Dec 9, 2010 15:39 GMT  ·  By

The soil under the Persian Gulf could have once been a fertile landmass, that sheltered some of the earliest human populations outside Africa, claims an article published in the December edition of Current Anthropology.

Jeffrey Rose, an archaeologist and researcher with the University of Birmingham in the UK, has a very interesting hypothesis about what's lying under the 'Persian Gulf Oasis': he says that the area may have been the home of early humans for more than 100,000 years, before being swallowed up by the Indian Ocean, some 8,000 years ago.

There is historical sea level data that proves that before the flood, the Gulf basin was above waters, and that started nearly 75,000 years ago.

This would have made it the perfect refuge from the deadly desert surrounding it, not to mention the underground springs or the fresh water supplied by the Tigris, Euphrates, Karun, and Wadi Baton Rivers.

When climate was at its driest, the Gulf Oasis could have even reached the size of Great Britain, according to Rose.

The researcher is actually adding a new category of people, to the human history of the Near East, and says that these people may have established permanent settlements in the region, thousands of years before the start of any current migration model.

He bases his affirmations, on the finding of evidence of human settlements along the shores of the Gulf, dating from nearly 7,500 years ago.

He said that “where before there had been but a handful of scattered hunting camps, suddenly, over 60 new archaeological sites appear virtually overnight.

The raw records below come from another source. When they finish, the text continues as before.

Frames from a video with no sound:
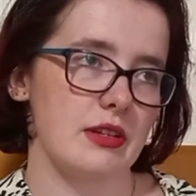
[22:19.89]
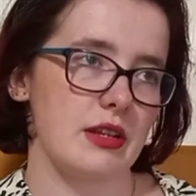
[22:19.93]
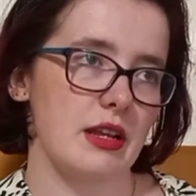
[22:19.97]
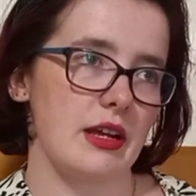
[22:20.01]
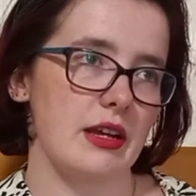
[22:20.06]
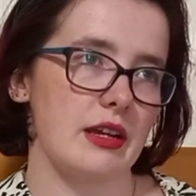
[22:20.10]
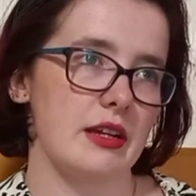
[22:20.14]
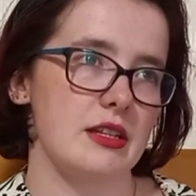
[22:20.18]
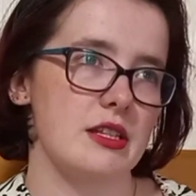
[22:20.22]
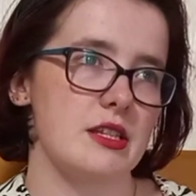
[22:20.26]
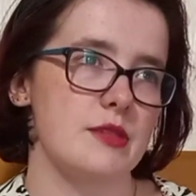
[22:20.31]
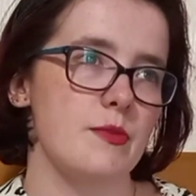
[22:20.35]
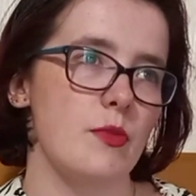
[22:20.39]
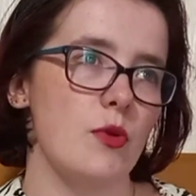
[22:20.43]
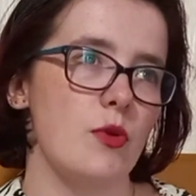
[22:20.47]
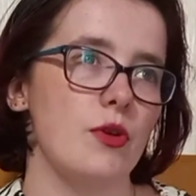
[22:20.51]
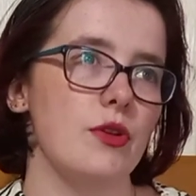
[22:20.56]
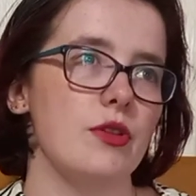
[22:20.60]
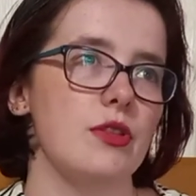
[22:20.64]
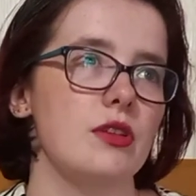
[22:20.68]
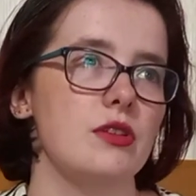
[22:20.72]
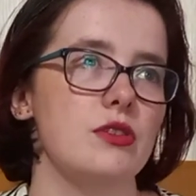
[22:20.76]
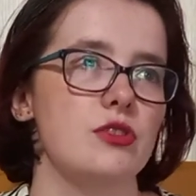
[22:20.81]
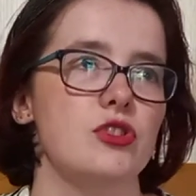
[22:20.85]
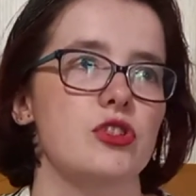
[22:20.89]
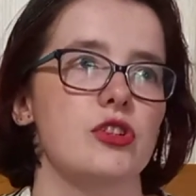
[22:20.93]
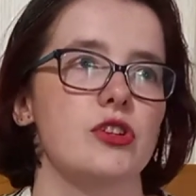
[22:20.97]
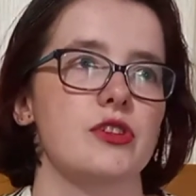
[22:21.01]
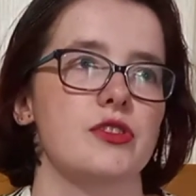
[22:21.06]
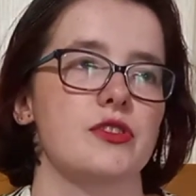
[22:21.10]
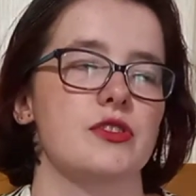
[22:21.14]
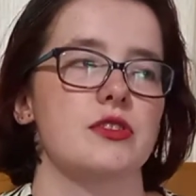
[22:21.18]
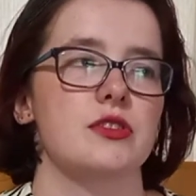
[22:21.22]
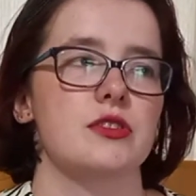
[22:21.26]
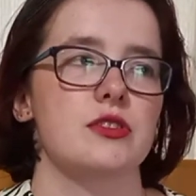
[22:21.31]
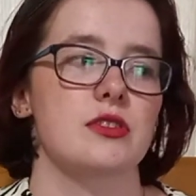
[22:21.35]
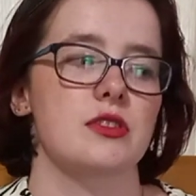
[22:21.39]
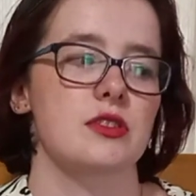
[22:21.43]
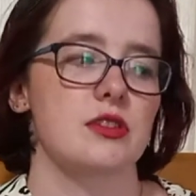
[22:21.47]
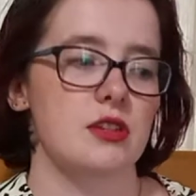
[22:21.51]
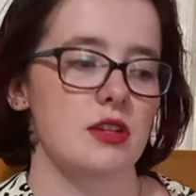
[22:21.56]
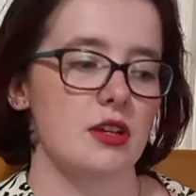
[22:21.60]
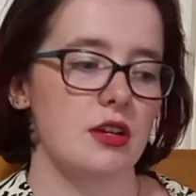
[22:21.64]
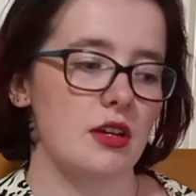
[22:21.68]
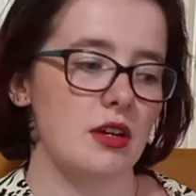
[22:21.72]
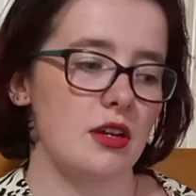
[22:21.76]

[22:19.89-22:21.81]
Like, it's more than just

“These settlements boast well-built, permanent stone houses, long-distance trade networks, elaborately decorated pottery, domesticated animals, and even evidence for one of the oldest boats in the world.”

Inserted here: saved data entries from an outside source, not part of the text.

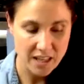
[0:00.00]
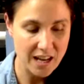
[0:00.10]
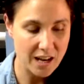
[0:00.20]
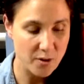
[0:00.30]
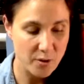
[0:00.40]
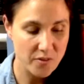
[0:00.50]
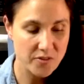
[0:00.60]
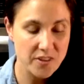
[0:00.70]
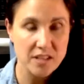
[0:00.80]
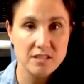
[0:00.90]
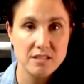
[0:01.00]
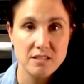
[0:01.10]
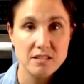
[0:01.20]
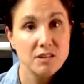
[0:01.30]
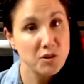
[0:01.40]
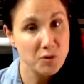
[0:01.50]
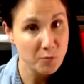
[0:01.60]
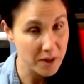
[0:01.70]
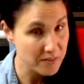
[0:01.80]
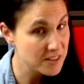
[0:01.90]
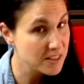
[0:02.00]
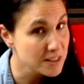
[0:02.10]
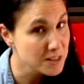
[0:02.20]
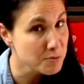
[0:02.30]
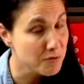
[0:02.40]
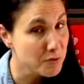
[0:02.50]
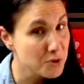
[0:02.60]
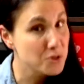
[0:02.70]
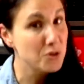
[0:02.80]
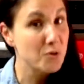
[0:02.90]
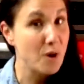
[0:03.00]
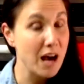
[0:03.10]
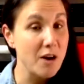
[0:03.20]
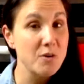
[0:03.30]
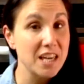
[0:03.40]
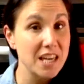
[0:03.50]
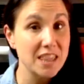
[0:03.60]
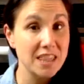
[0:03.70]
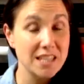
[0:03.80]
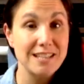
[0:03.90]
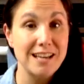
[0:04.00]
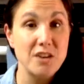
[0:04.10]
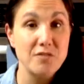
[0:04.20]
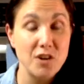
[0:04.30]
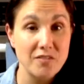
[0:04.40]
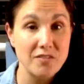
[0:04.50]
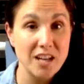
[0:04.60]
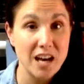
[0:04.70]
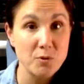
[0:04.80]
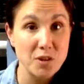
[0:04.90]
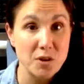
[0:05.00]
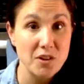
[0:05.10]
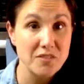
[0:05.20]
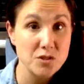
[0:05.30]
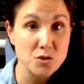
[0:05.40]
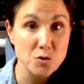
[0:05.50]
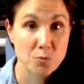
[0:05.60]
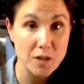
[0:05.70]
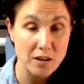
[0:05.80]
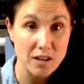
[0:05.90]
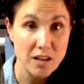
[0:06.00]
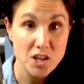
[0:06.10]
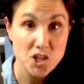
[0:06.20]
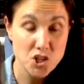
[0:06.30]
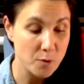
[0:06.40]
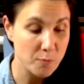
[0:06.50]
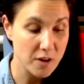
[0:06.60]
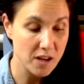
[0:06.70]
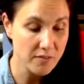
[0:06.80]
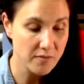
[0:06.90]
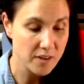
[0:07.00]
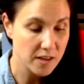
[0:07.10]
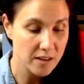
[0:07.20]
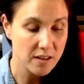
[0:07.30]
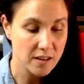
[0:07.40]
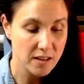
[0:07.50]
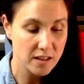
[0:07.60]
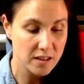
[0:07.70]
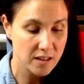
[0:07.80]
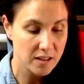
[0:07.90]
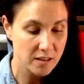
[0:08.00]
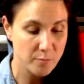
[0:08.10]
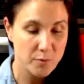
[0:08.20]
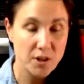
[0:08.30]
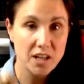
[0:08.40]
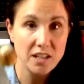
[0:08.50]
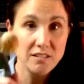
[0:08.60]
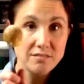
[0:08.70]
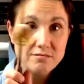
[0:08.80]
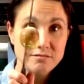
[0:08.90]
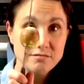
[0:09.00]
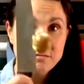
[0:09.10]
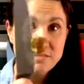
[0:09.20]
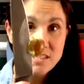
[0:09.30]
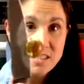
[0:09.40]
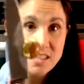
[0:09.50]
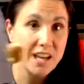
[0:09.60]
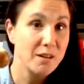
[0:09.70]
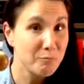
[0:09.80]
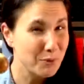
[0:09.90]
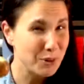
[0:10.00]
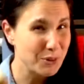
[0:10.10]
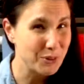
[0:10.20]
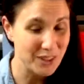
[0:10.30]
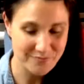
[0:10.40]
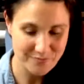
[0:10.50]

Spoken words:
Now, this, you may have seen this before too, how to get this out of your avocado without having to scoop it out. Sharp knife, put it in. See that? Pretty cool.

Other evidence adds up to this and says that modern humans could have been in the region even before the oasis was above water level.

For example, the recently discovered archaeological sites in Yemen and Oman, where a stone tool style different from the East African tradition has been discovered.

According to Rose, this only suggests that humans were settled on the southern part of the Arabian Peninsula, starting as far as 100,000 years ago or even more.

Even so, this is far earlier than the estimates of the most recent migration models, that established the first successful migration into Arabia somewhere between 50,000 and 70,000 years ago.

There is however an intriguing slight detail to Rose's theory – the way that these very well developed settlements appeared so fast, without any previous populations present in the archaeological record.

The archaeologist has an answer for that too: he says that these preceding populations have not been found because they are under the Gulf.

“Perhaps it is no coincidence that the founding of such remarkably well developed communities along the shoreline corresponds with the flooding of the Persian Gulf basin around 8,000 years ago,” added Rose.

“These new colonists may have come from the heart of the Gulf, displaced by rising water levels that plunged the once fertile landscape beneath the waters of the Indian Ocean.”

If the presence of human groups in the oasis should ever be proved, Rose believes that this will “fundamentally alter our understanding of human emergence and cultural evolution in the ancient Near East.”